There was one occasion closer to the end when he hadn’t slept in a few days. Sundowners are such a severe side effect of dementia. He ended up in the hospital. We had been trying to reason with him to go to sleep, then cajoling, then begging. But he wasn’t having it. He was conversing with himself at the hospital, who he thought was sitting in the chair at the end of the bed. Our excellent caregiver, Peggy, said to Dad, “Mr. Miller, visiting hours are over now. Mr. Miller needs to leave and let you rest, O.K.?” Miraculously, after days of trying to get him to go to sleep, he responded to her, “Yes, O.K. – bye, Ray!” and laid back on the bed, closed his eyes, and went to sleep.
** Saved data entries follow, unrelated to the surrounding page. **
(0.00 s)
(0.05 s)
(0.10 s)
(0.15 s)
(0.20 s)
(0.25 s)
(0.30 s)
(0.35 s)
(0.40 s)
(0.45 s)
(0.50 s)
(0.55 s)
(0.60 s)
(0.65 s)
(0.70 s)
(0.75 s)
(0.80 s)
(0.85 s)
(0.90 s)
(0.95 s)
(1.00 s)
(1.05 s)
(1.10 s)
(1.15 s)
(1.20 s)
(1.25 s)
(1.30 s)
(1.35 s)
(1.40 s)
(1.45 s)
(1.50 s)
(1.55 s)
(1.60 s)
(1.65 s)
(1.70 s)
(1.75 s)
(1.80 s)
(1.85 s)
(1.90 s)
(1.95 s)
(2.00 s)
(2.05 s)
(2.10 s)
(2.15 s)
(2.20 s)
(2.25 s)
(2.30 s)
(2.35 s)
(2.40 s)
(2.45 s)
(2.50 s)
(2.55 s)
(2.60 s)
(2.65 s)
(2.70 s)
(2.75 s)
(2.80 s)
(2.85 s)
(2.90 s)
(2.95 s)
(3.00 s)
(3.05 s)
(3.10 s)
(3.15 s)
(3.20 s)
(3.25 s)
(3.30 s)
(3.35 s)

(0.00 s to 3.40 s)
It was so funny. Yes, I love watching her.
Peggy, who we all hoped would be there when we needed a caregiver, was not formally trained but had that amazing ability to put herself in his shoes and make everything better. She had been “caretaking” for people all over town for many years and had a great heart and a fantastic knack for people in their last years, months, and days.
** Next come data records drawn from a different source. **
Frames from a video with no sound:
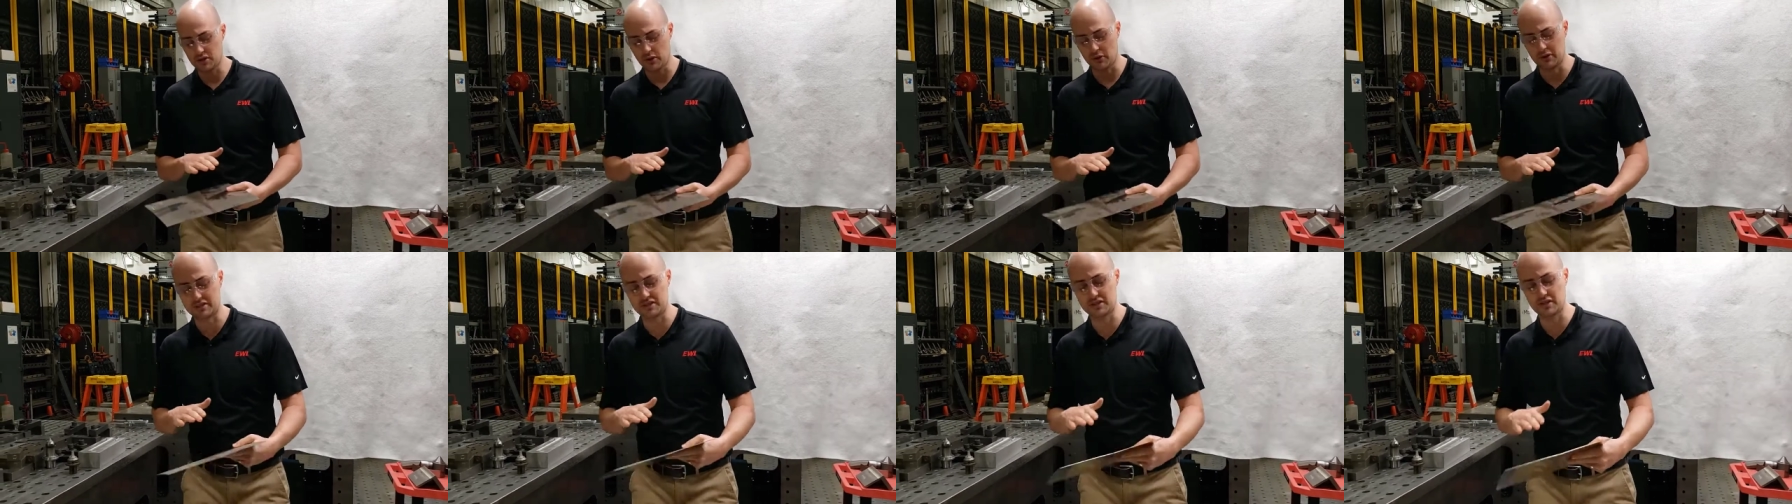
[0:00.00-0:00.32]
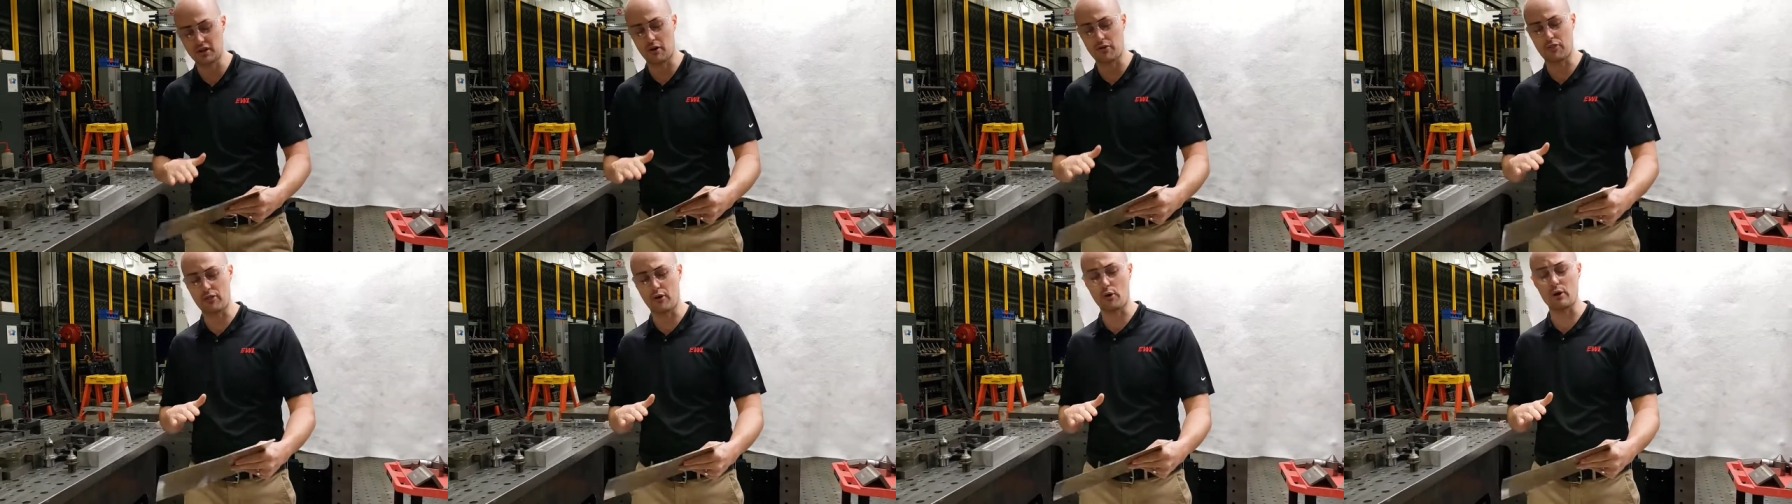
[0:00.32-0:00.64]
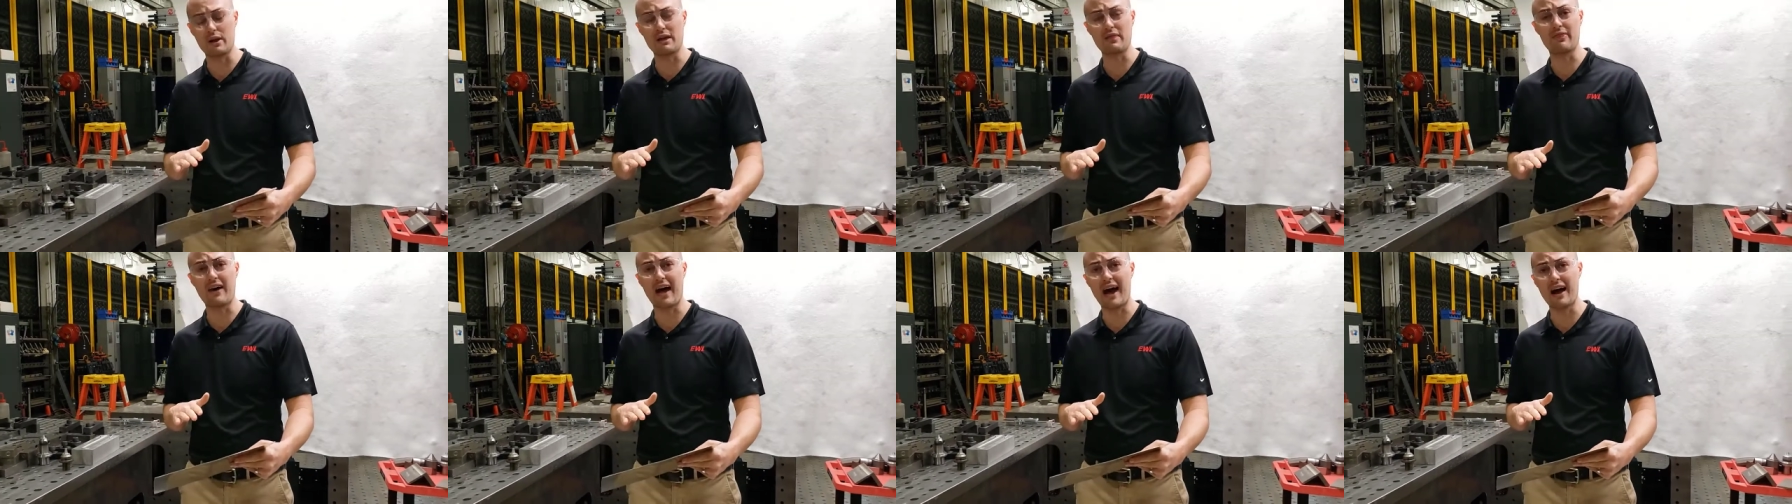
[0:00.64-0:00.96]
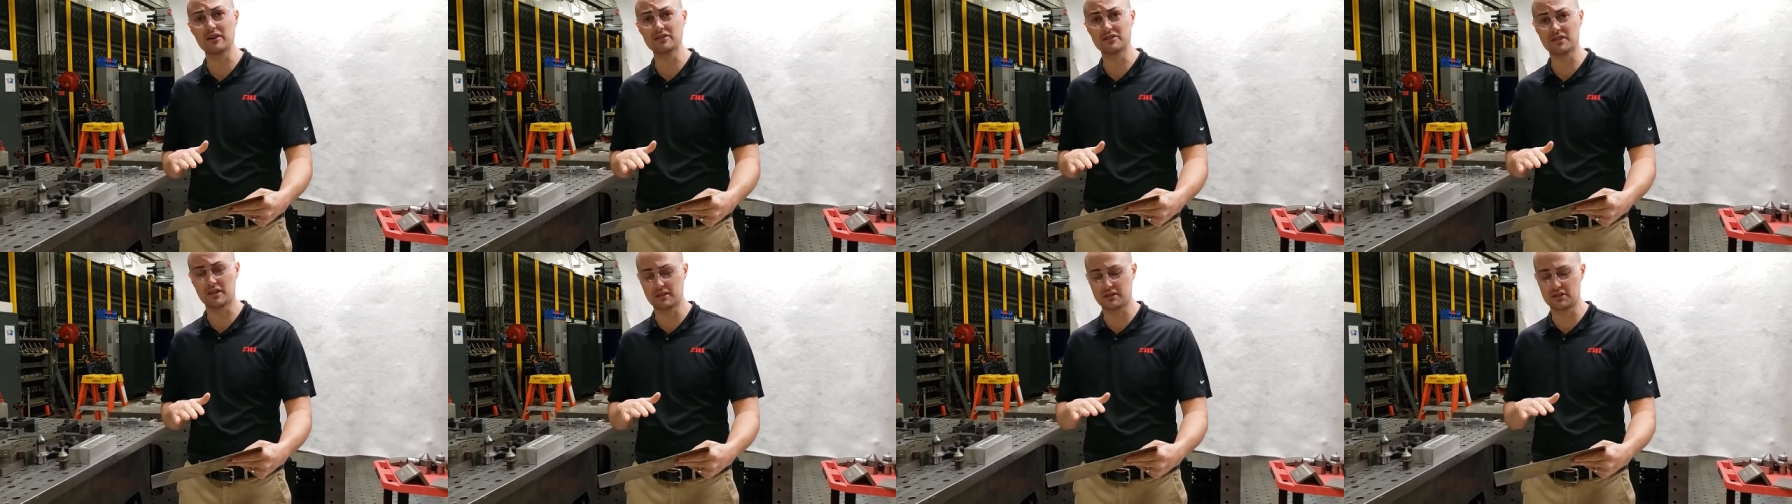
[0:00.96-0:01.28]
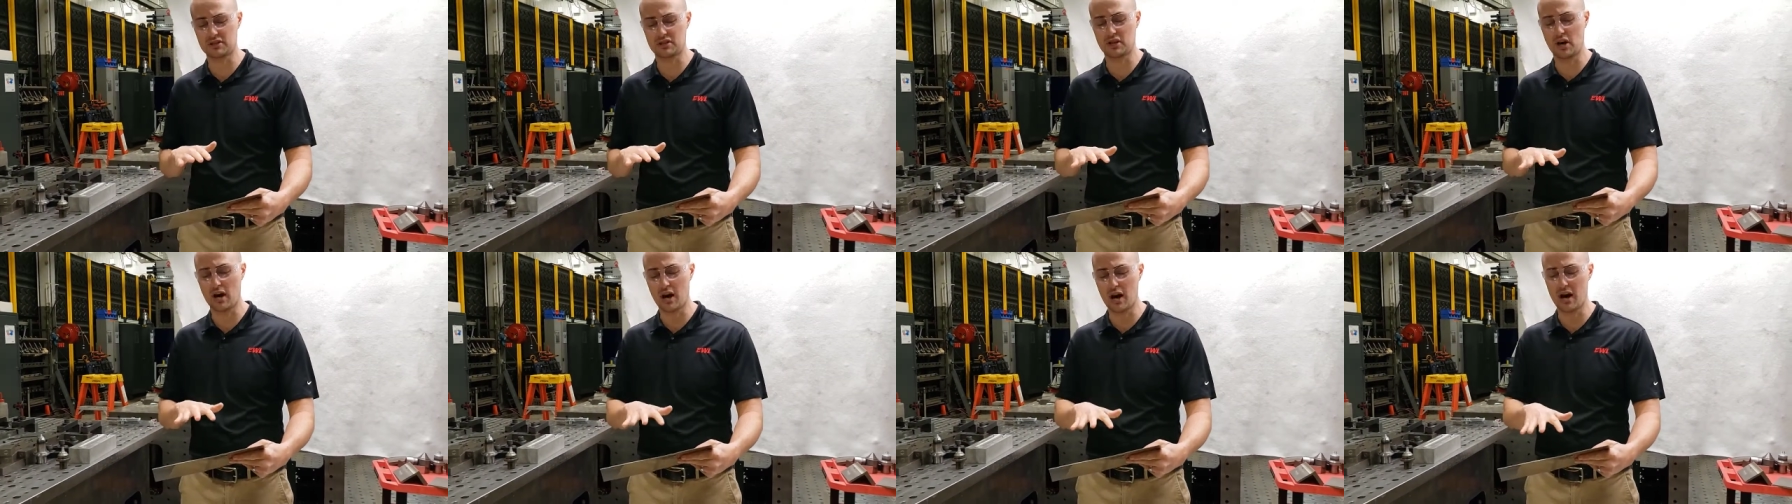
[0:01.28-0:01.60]
So this is our 30
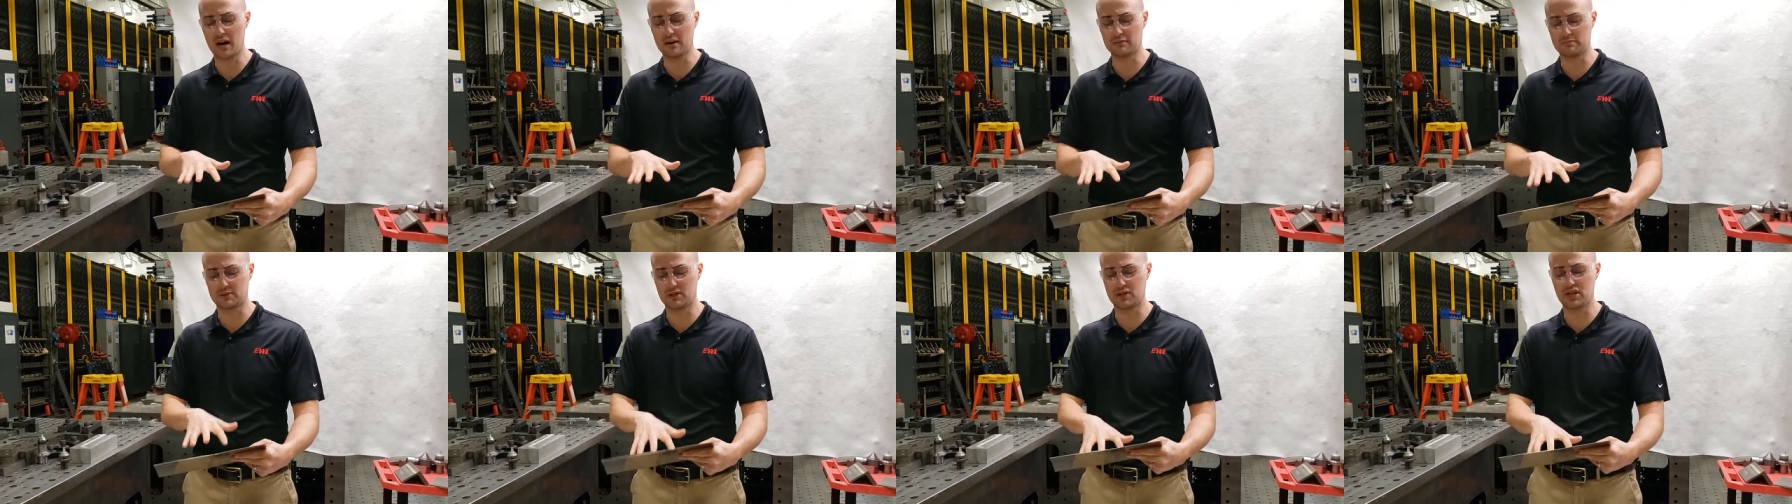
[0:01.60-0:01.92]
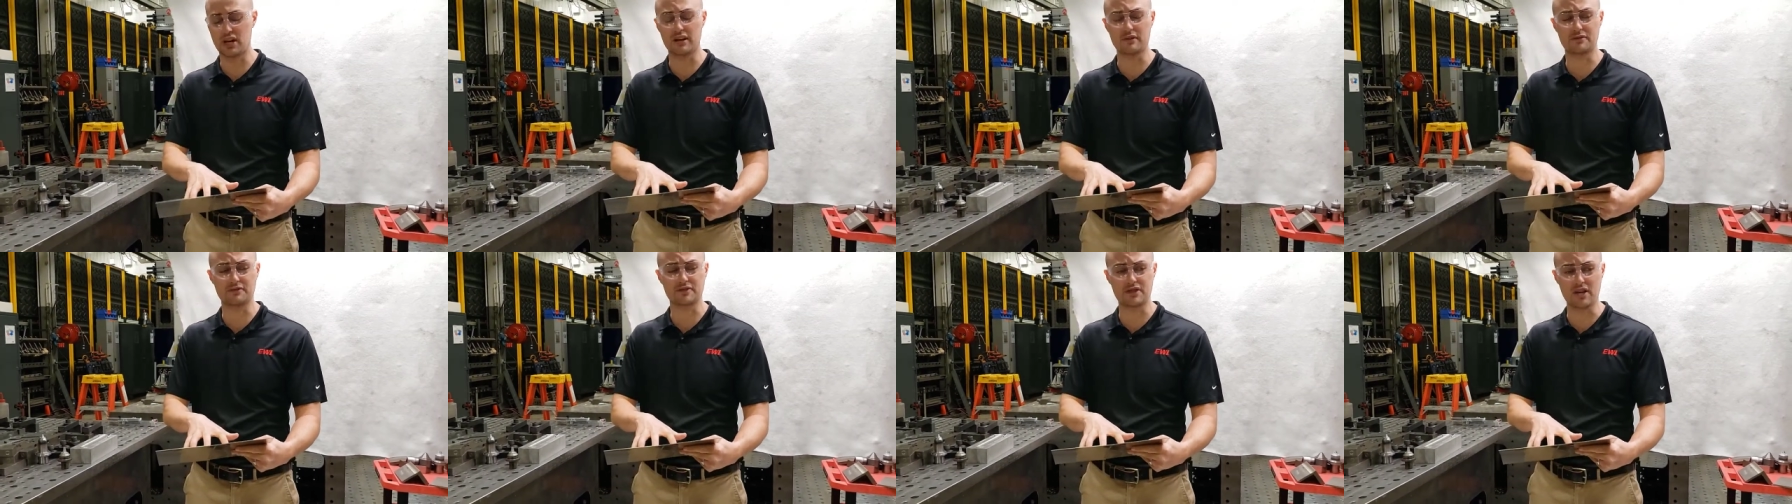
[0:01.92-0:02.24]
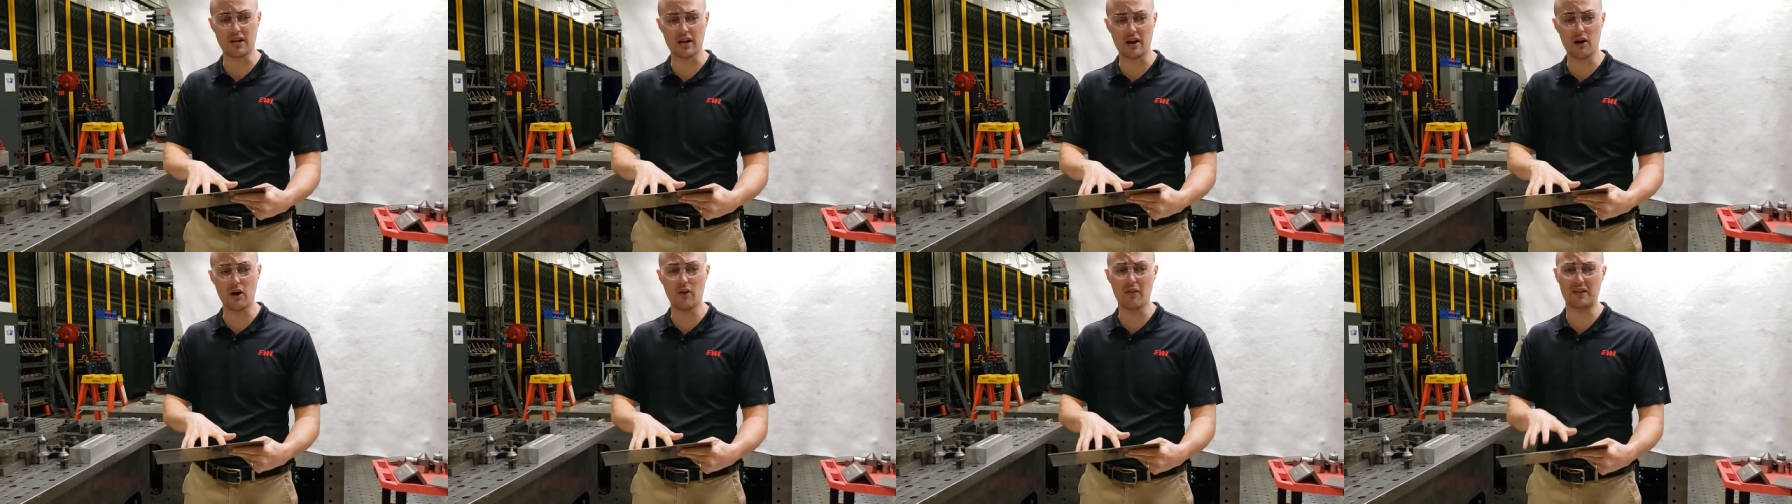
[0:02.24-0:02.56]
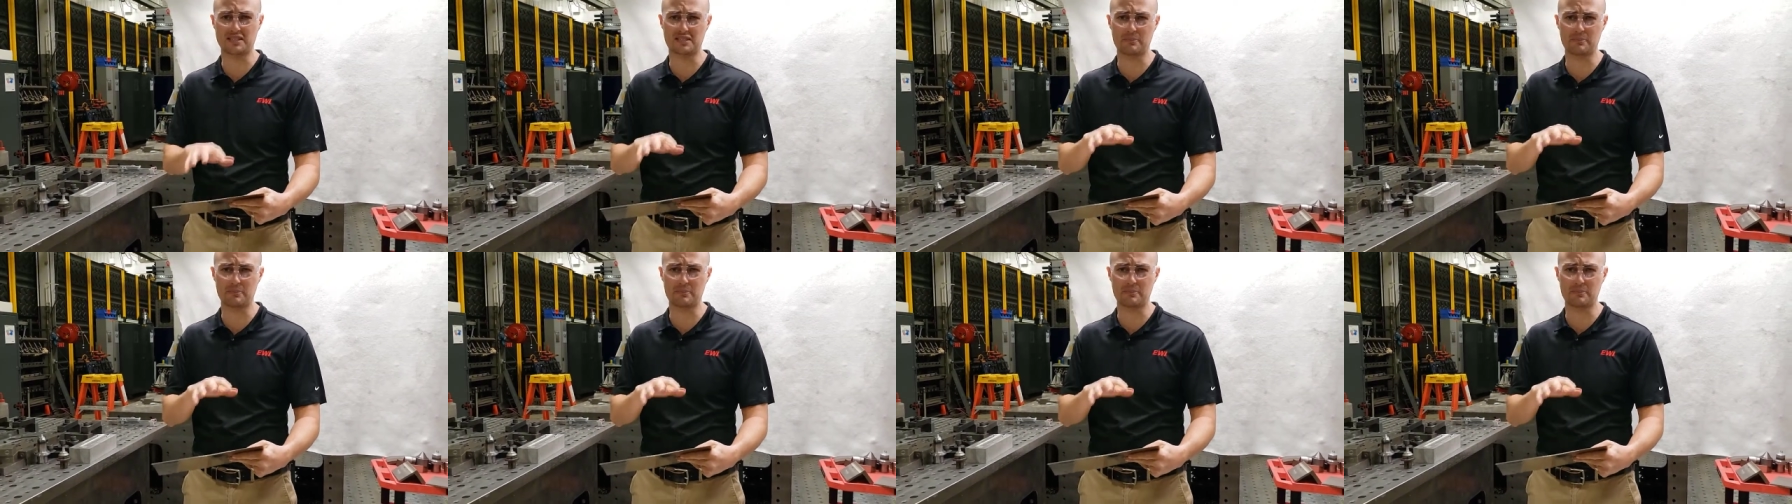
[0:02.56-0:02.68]
thousandths uh, sheet of steel.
Dad died in September 2008, nearly 97 years old. It was sad to lose him, but we also knew we did everything to make him comfortable, happy, and loved in those last few years.
Aunt Estelle was my one aunt. If I’m honest, I didn’t like Estelle much growing up, and my mother’s view of her probably influenced me. Aunt Estelle was the oldest of seven children, and my mom was the youngest, and they grew up during the Depression. So, in a six-week trial, I got a call that Aunt Estelle, at 90, had driven her car to an auto
dealership in town to get her tires rotated – during a tent sale. Of course, the dealership convinced her to trade in
her very gently used car, which worked great and had low mileage for a small SUV that didn’t fit in her garage. Her great-nephew on her long-deceased husband’s side called
me in a panic and had already tried unsuccessfully to resolve it with the dealership. Our aunt had begun down the road
of dementia and shouldn’t have been driving, but she was making her way through life. Without anyone else able to step up, this began the next four years or more when my cousins and I took responsibility for our aunt while none of us lived nearby. I was the closest, initially residing three states away. She had signed a joint POA naming three of us.
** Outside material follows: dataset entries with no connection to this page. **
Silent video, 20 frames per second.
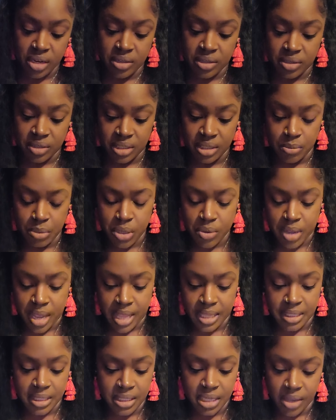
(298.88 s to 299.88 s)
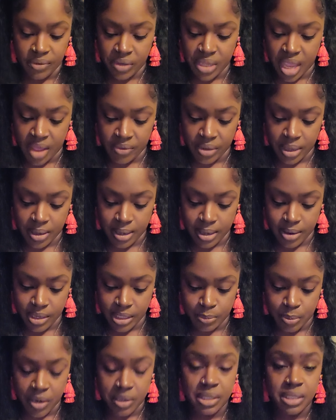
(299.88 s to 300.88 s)
here. So some of you guys definitely have an
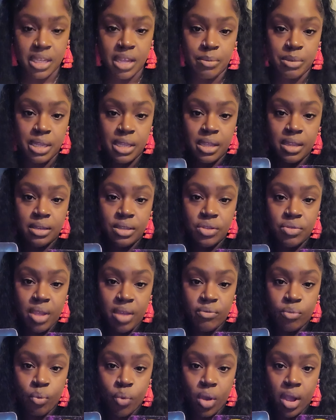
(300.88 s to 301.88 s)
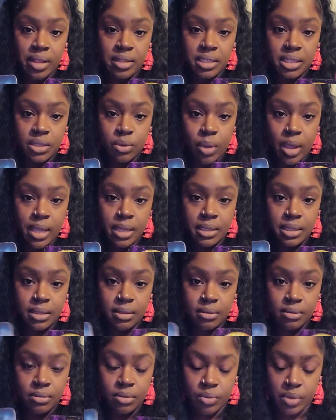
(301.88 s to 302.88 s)
Aries person coming in. You have wands twice.
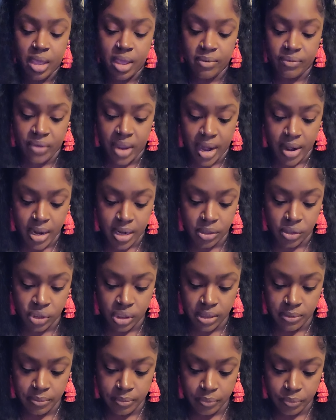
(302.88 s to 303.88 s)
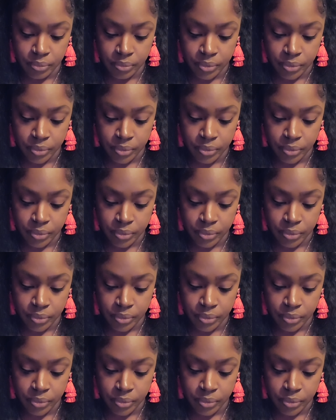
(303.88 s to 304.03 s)
Okay, fire energy.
Lessons learned from caring for Aunt Estelle:
1. Getting the guardianship probably would
have been better than a POA. Some legal papers and issues would have been easier if we had the guardianship versus the joint POA, particularly early when she was in and out of it with her dementia. We chose not to do so because she was pretty independent, but we ended up unnecessarily waiting on some things until she was fully lucid enough to sign documents.
2. Keep the elder’s financial records simple. Our aunt’s funds were in US Bank, but I personally had Wells Fargo, so I moved some of her funds to separate checking/savings accounts in Wells Fargo, thinking it would be easier to manage primarily because I disliked US Bank’s bill pay function at the time. I should have just kept them at US Bank or simplified it to one checking account. The savings account interest wasn’t worth the headache when I had to apply for Medicaid for three years to take care of her finances. At that time, Medicaid was a five-year look-back period. I’m pretty sure I spent a few hundred hours preparing
the application and financial records describing why
I moved money from one account to another each
time I needed to pay bills. I would also recommend either Quicken or an Excel spreadsheet to track each expense over $50. The state didn’t care about more minor expenses than $1,000, but I felt more comfortable detailing each expense, and the application went through without a question.